Access to emerging markets is key for Takeda, which generated 85 percent of its 1.42 trillion yen of revenue in Japan and the U.S. in the last fiscal year.
Drug sales in the 17 fastest-growing emerging markets will expand 13 percent to 16 percent annually over the next five years, reaching as much as $315 billion by 2015, the IMS Institute for Healthcare Informatics in Parsippany, New Jersey, said yesterday. That compares with growth of 1 percent to 4 percent in developed economies.
Emerging economies accounted for 39 percent of Nycomed’s 3.17 billion euros in revenue last year. The Swiss manufacturer aims to increase that proportion to 60 percent by 2015, Chief Executive Officer Hakan Bjorklund said in an interview in March.
Nycomed agreed in February to buy Laboratorios Farmacol SA of Colombia and in November said it had bought a majority stake in Chinese biotechnology company Techpool Bio-Pharma Co. Nycomed has about 12,500 employees, four research and development centers in Europe and India, and 15 production facilities and two joint ventures in 13 countries, according to its website.
Nycomed earned 850.5 million euros before interest, taxes, depreciation and amortization last year, excluding some costs. It sells pantoprazole for heartburn and the smokers’ cough drug roflumilast in Europe as Daxas and as Daliresp in the U.S., where revenue is shared with Forest Laboratories Inc.
Takeda “put a lot of value” on Daxas, Bjorklund said on a conference call today. “This deal was not about synergies.”
Nycomed has suffered setbacks in recent years. Ebitda slid 23 percent last year as pantoprazole faced competition from low-cost generics in Europe. The drug lost patent protection in the U.S. in January. Meanwhile, U.S. regulatory approval for Daxas, Nycomed’s most promising new medicine, was delayed by almost a year after a Food and Drug Administration panel questioned whether its benefits justified risks of suicide and weight loss.

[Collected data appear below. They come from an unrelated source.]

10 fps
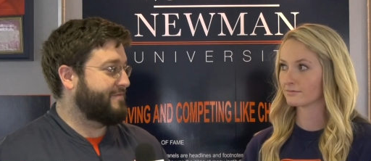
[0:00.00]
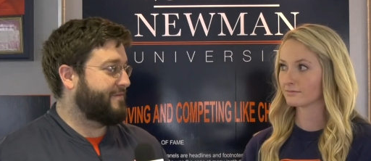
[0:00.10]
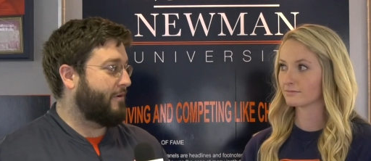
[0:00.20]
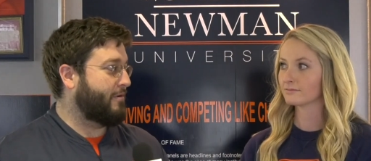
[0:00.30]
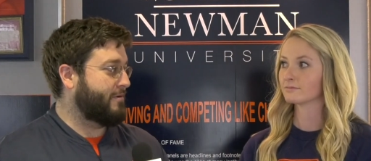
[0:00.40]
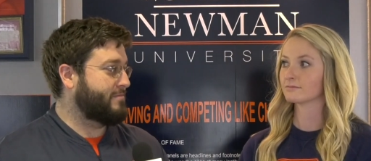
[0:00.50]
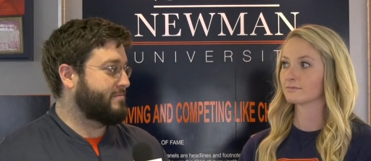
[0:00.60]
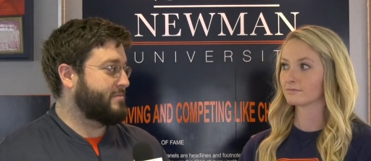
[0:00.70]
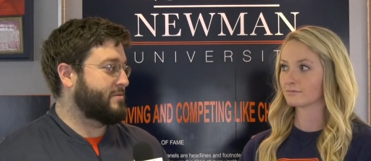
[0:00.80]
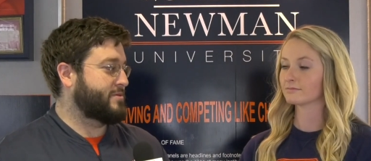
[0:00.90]
Speaker 1: far
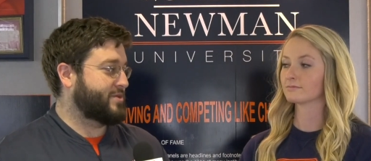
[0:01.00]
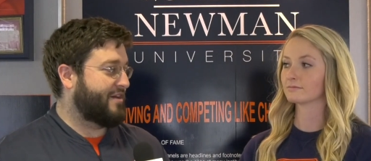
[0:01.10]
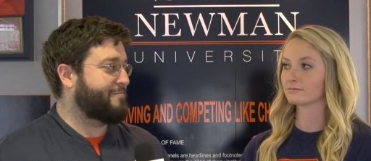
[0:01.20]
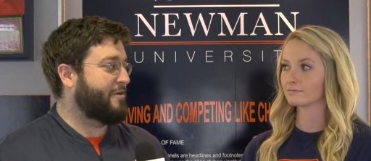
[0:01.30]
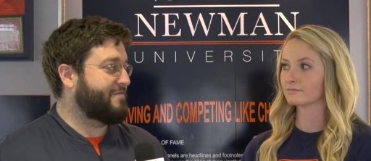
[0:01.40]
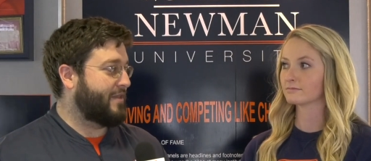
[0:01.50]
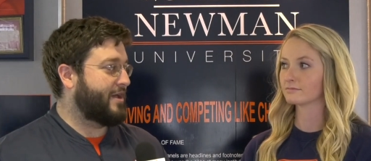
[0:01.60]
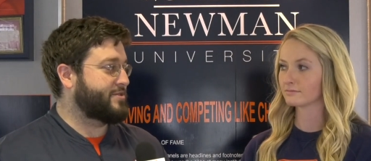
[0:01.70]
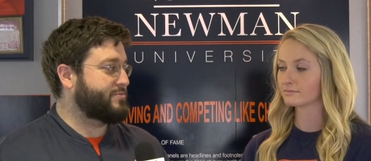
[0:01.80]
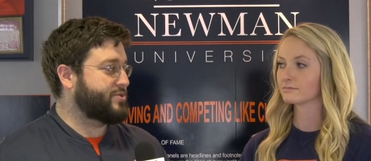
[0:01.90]
the softball
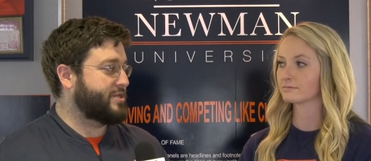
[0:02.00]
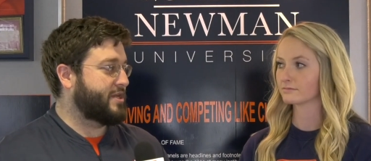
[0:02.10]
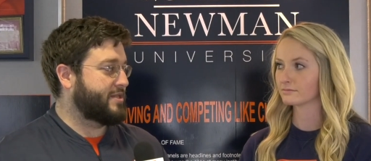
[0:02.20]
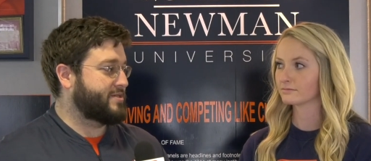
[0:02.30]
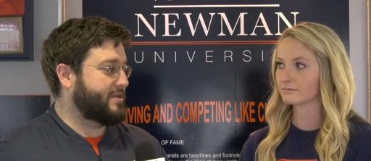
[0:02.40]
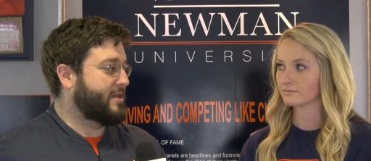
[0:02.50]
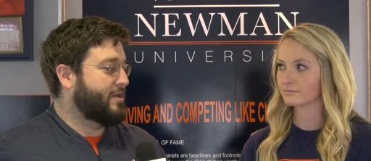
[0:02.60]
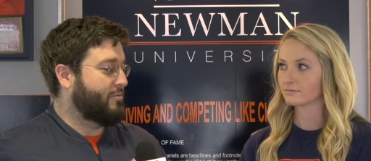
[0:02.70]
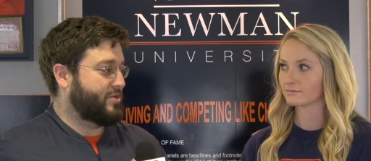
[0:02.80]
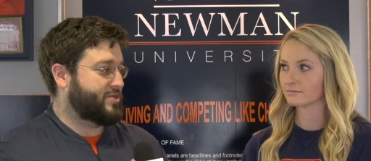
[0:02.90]
flies when she hits it.
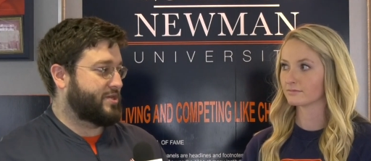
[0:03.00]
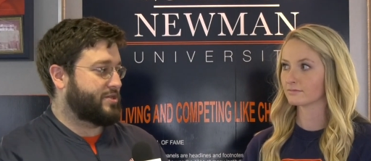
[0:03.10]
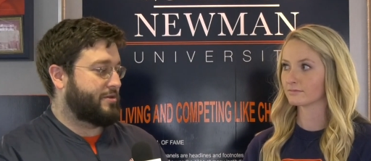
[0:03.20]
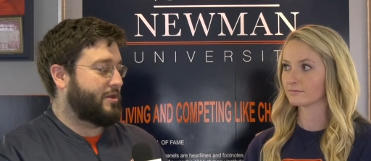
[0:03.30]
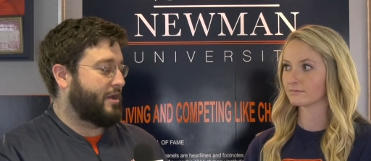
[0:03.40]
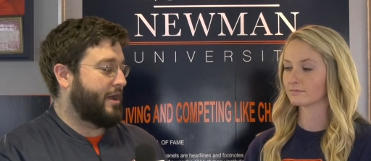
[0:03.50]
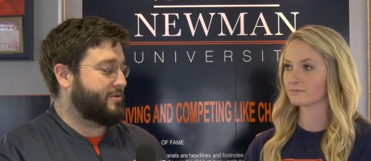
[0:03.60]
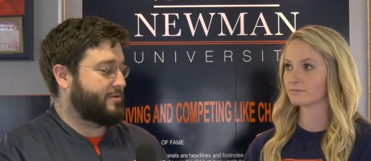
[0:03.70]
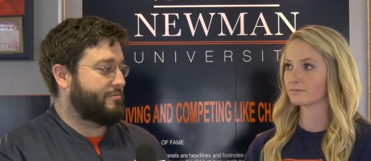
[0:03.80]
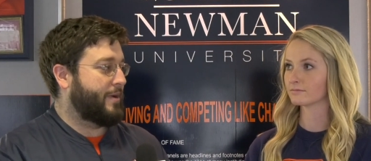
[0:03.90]
What sticks out
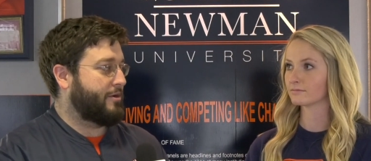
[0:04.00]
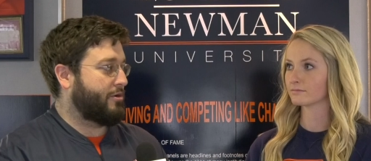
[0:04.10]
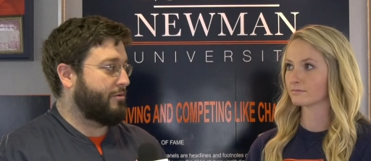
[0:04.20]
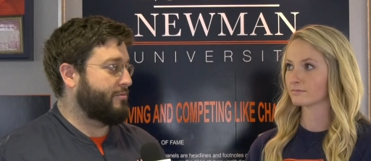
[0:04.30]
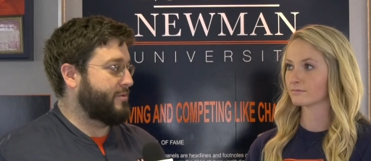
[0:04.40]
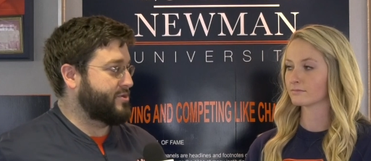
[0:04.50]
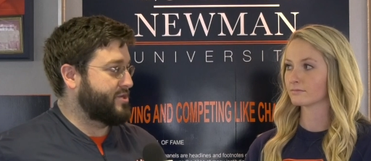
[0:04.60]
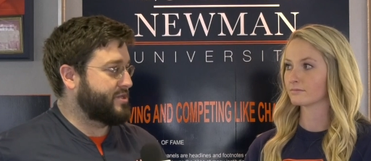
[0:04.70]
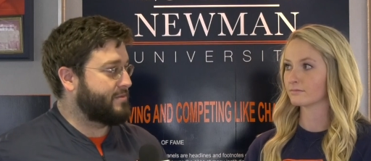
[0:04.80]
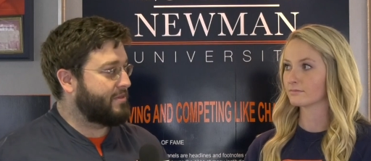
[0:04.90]
to you about her when
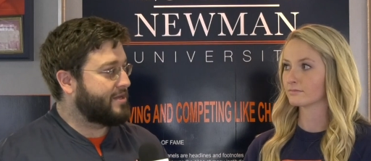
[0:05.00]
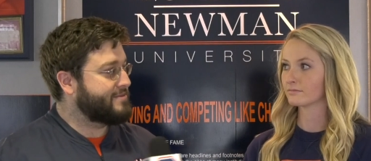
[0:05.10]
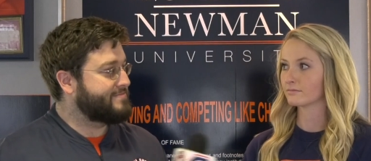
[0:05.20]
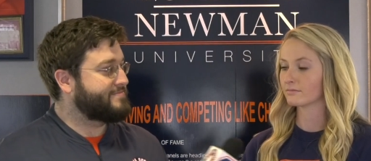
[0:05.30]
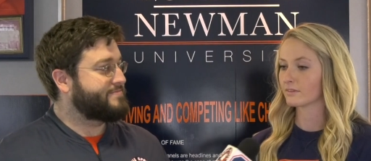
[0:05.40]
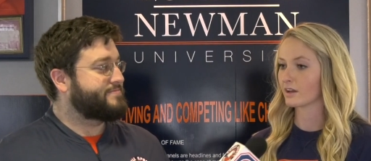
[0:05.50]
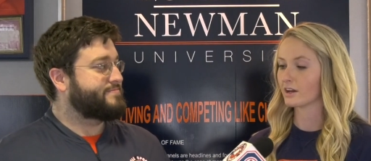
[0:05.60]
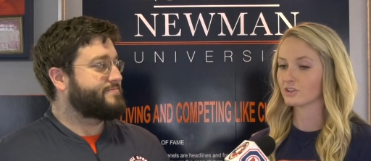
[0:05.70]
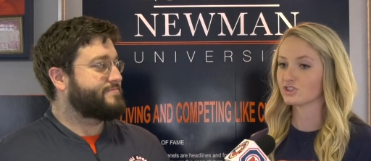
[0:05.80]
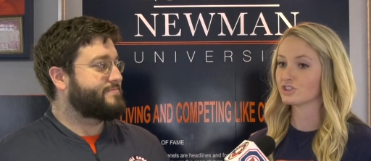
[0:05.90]
she's at the plate?
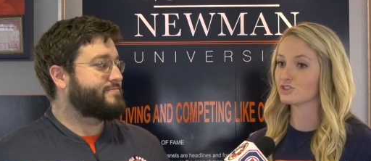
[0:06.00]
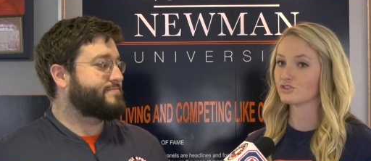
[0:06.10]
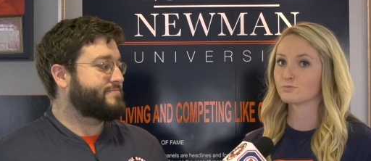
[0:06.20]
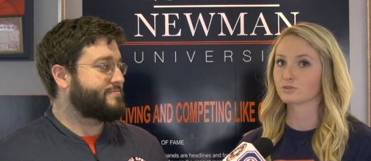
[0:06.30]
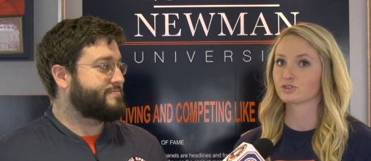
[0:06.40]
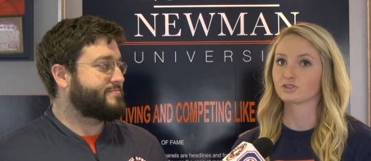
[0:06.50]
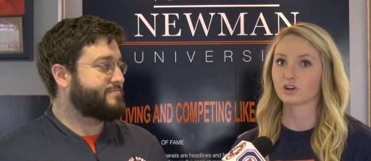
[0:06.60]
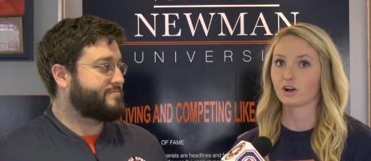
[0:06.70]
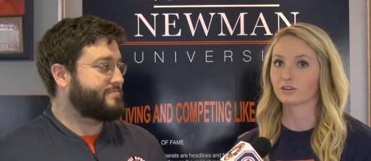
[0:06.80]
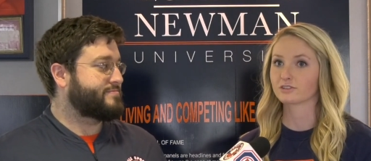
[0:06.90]
Speaker 2: Uh, she's super
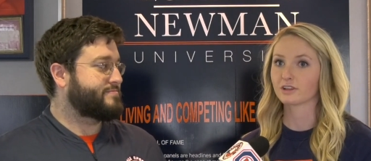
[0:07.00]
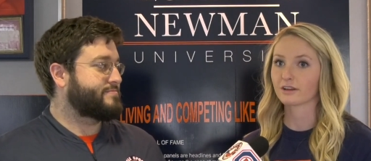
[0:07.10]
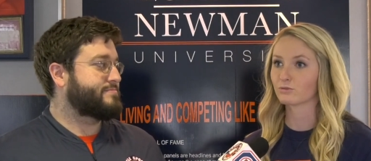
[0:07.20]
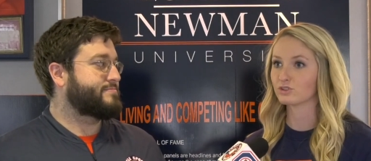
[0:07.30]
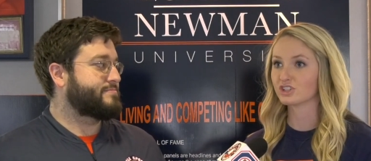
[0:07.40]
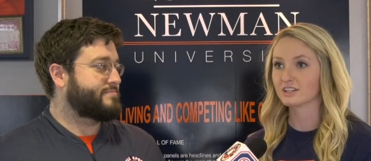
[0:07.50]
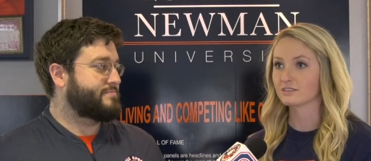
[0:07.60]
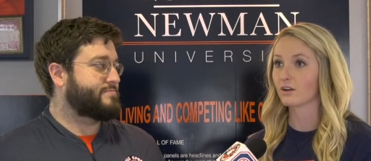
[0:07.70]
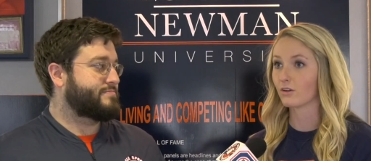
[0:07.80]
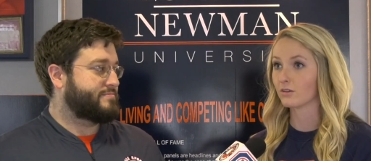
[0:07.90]
strong. So, like when she gets
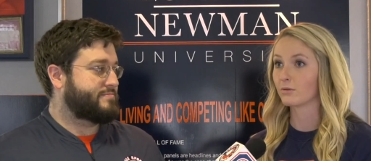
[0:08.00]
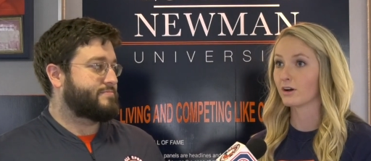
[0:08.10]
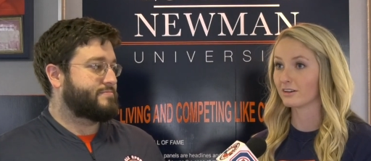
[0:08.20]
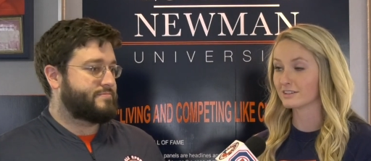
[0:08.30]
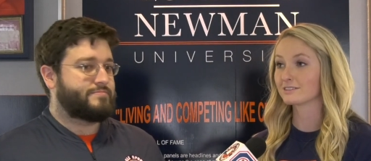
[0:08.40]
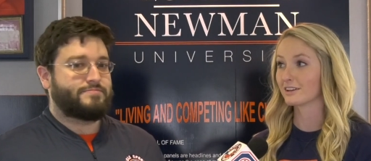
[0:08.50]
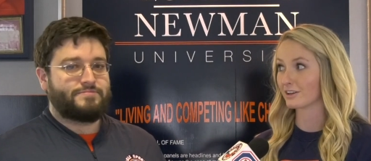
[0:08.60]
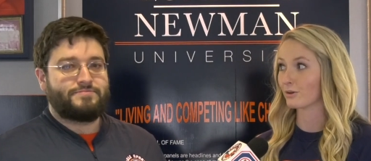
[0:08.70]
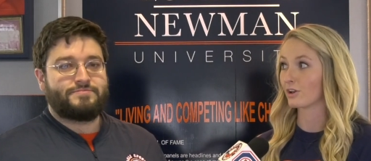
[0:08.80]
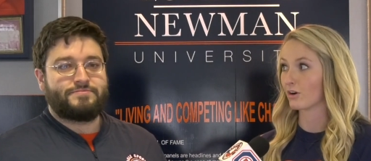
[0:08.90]
a hold of the ball, it's going to
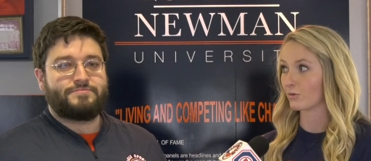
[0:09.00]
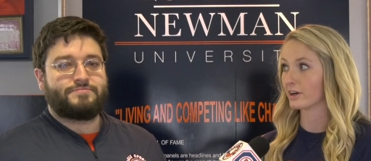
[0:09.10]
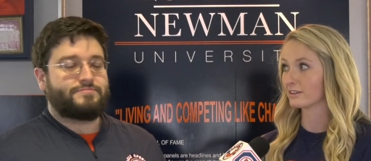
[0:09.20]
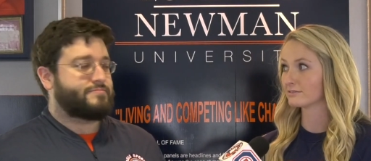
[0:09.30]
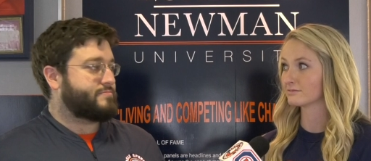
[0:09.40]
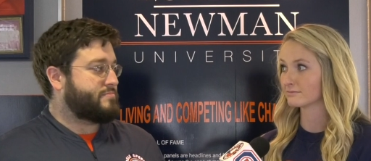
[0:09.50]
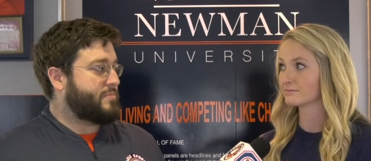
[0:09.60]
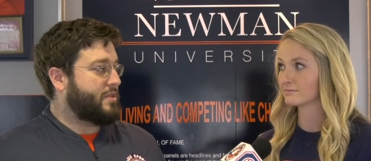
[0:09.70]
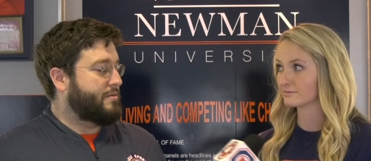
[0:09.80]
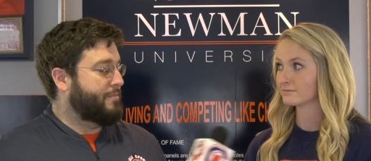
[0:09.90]
go a long way.
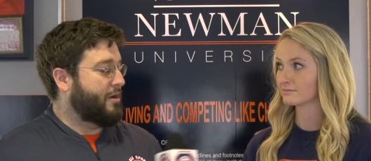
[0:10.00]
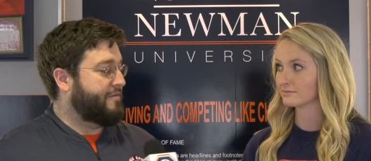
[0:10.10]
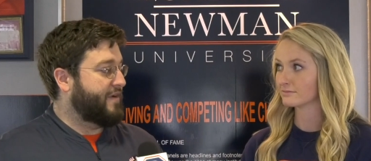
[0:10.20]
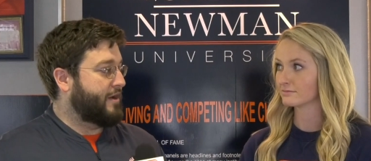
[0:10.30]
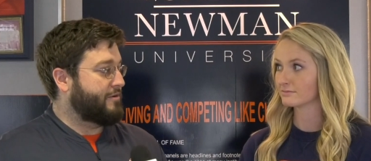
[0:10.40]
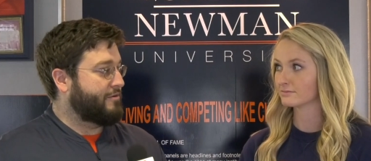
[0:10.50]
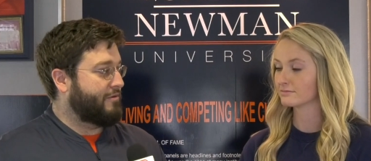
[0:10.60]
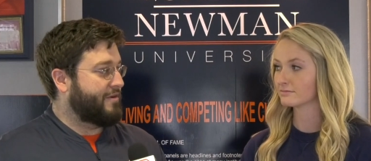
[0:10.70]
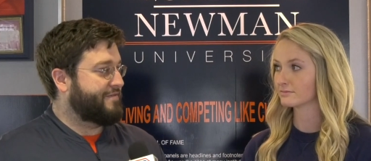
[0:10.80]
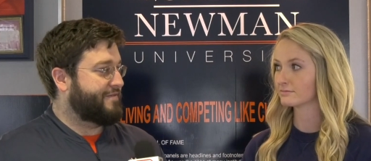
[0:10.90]
Speaker 1: Mary
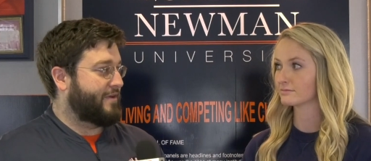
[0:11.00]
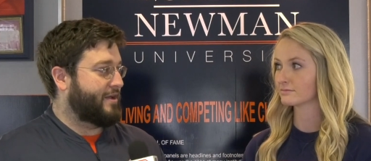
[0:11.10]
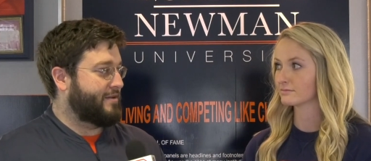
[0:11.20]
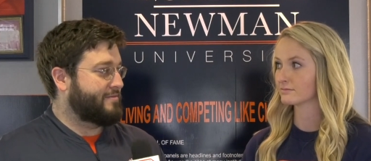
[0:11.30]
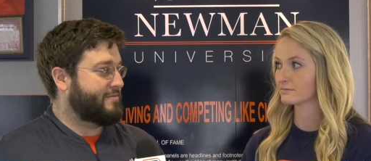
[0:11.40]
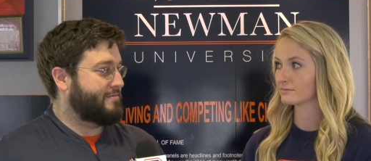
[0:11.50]
Vandergriff uh,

FDA approval in March was for patients with chronic bronchitis and a history of flare-ups, a smaller patient group than Nycomed had originally requested. About 2.8 million U.S. COPD patients have chronic bronchitis, according to Nycomed, a fraction of the 12 million people diagnosed with smokers’ cough.
Skin Unit Goes It Alone
The transaction, slated for completion by the end of September, excludes Nycomed’s U.S. dermatology business, which had revenue of 332.9 million euros last year, according to the company’s annual report. The unit will become independent and retain its current ownership structure, Bjorklund told reporters. He declined to comment on the future of the business.
The Japanese company, which traces its origins to a medicine wholesale business opened in Osaka in 1781, bought Millennium Pharmaceuticals Inc. for $8.9 billion in 2008. Actos, first sold in the U.S. in 1999 and now the world’s best-selling diabetes medicine, accounted for 27 percent of Takeda’s sales last year.
From Norway to Switzerland
Nordic Capital, based in Stockholm, owns 41 percent of Nycomed, while Credit Suisse’s DLJ Merchant Banking unit holds 26 percent, according to the company’s website. London-based Coller Capital has a 9.7 percent stake and New York-based Avista Capital Partners owns 8.9 percent.
Nycomed was founded in Norway in 1874 by pharmacist Morten Nyegaard as an agent for imported pharmaceutical products. The company has changed hands repeatedly over the past 12 years, moving in the process from Norway to Denmark and then, in 2007, to Switzerland.
Takeda was advised by Deutsche Bank AG. Goldman Sachs Group Inc. and Credit Suisse Group AG advised Nycomed. Deutsche Bank and Nomura Securities Co. provided fairness opinions.
Moody’s placed Takeda’s Aa1 credit rating on review for a possible “multi-notch” downgrade, saying the transaction would weaken the company’s balance-sheet liquidity. Standard & Poor’s followed suit, noting that “Takeda’s financial profile will deteriorate because it plans to cover the cost of the acquisition with liquidity on hand and bank borrowings, although the acquisition will strengthen the geographic diversification of the company’s business.”